Overview

$sceDelegate is a service that is used by the $sce service to provide Strict Contextual Escaping (SCE) services to AngularJS.

For an overview of this service and the functionnality it provides in AngularJS, see the main page for SCE. The current page is targeted for developers who need to alter how SCE works in their application, which shouldn't be needed in most cases.

AngularJS strongly relies on contextual escaping for the security of bindings: disabling or modifying this might cause cross site scripting (XSS) vulnerabilities. For libraries owners, changes to this service will also influence users, so be extra careful and document your changes.

Typically, you would configure or override the $sceDelegate instead of the $sce service to customize the way Strict Contextual Escaping works in AngularJS. This is because, while the $sce provides numerous shorthand methods, etc., you really only need to override 3 core functions (trustAs, getTrusted and valueOf) to replace the way things work because $sce delegates to $sceDelegate for these operations.

Refer $sceDelegateProvider to configure this service.

The default instance of $sceDelegate should work out of the box with little pain. While you can override it completely to change the behavior of $sce, the common case would involve configuring the $sceDelegateProvider instead by setting your own whitelists and blacklists for trusting URLs used for loading AngularJS resources such as templates. Refer $sceDelegateProvider.resourceUrlWhitelist and $sceDelegateProvider.resourceUrlBlacklist

Usage

$sceDelegate();

Methods

`trustAs(type, value);`

Returns a trusted representation of the parameter for the specified context. This trusted object will later on be used as-is, without any security check, by bindings or directives that require this security context. For instance, marking a string as trusted for the $sce.HTML context will entirely bypass the potential $sanitize call in corresponding $sce.HTML bindings or directives, such as ng-bind-html. Note that in most cases you won't need to call this function: if you have the sanitizer loaded, passing the value itself will render all the HTML that does not pose a security risk.

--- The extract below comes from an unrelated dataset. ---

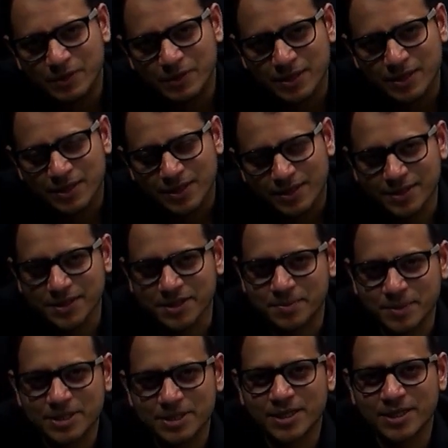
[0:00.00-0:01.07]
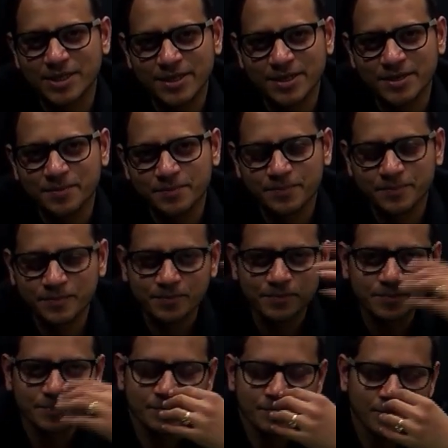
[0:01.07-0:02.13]
this much Hindi.
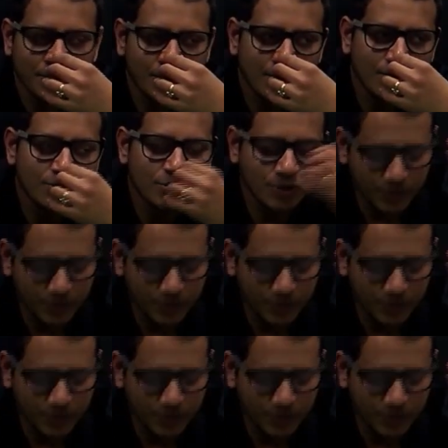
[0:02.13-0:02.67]
So,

See getTrusted for the function that will consume those trusted values, and $sce for general documentation about strict contextual escaping.

Parameters

Param	Type	Details
type	string	The context in which this value is safe for use, e.g. `$sce.URL`, `$sce.RESOURCE_URL`, `$sce.HTML`, `$sce.JS` or `$sce.CSS`.
value	*	The value that should be considered trusted.

Returns

*	A trusted representation of value, that can be used in the given context.

`valueOf(value);`

If the passed parameter had been returned by a prior call to $sceDelegate.trustAs, returns the value that had been passed to $sceDelegate.trustAs.

If the passed parameter is not a value that had been returned by $sceDelegate.trustAs, it must be returned as-is.

Parameters

Param	Type	Details
value	*	The result of a prior `$sceDelegate.trustAs` call or anything else.

Returns

*	The `value` that was originally provided to `$sceDelegate.trustAs` if `value` is the result of such a call. Otherwise, returns `value` unchanged.

`getTrusted(type, maybeTrusted);`

Given an object and a security context in which to assign it, returns a value that's safe to use in this context, which was represented by the parameter. To do so, this function either unwraps the safe type it has been given (for instance, a $sceDelegate.trustAs result), or it might try to sanitize the value given, depending on the context and sanitizer availablility.

The contexts that can be sanitized are $sce.MEDIA_URL, $sce.URL and $sce.HTML. The first two are available by default, and the third one relies on the $sanitize service (which may be loaded through the ngSanitize module). Furthermore, for $sce.RESOURCE_URL context, a plain string may be accepted if the resource url policy defined by $sceDelegateProvider.resourceUrlWhitelist and $sceDelegateProvider.resourceUrlBlacklist accepts that resource.

This function will throw if the safe type isn't appropriate for this context, or if the value given cannot be accepted in the context (which might be caused by sanitization not being available, or the value not being recognized as safe).

Disabling auto-escaping is extremely dangerous, it usually creates a Cross Site Scripting (XSS) vulnerability in your application.

Parameters

Param	Type	Details
type	string	The context in which this value is to be used (such as `$sce.HTML`).
maybeTrusted	*	The result of a prior `$sceDelegate.trustAs` call, or anything else (which will not be considered trusted.)

Returns

*	A version of the value that's safe to use in the given context, or throws an exception if this is impossible.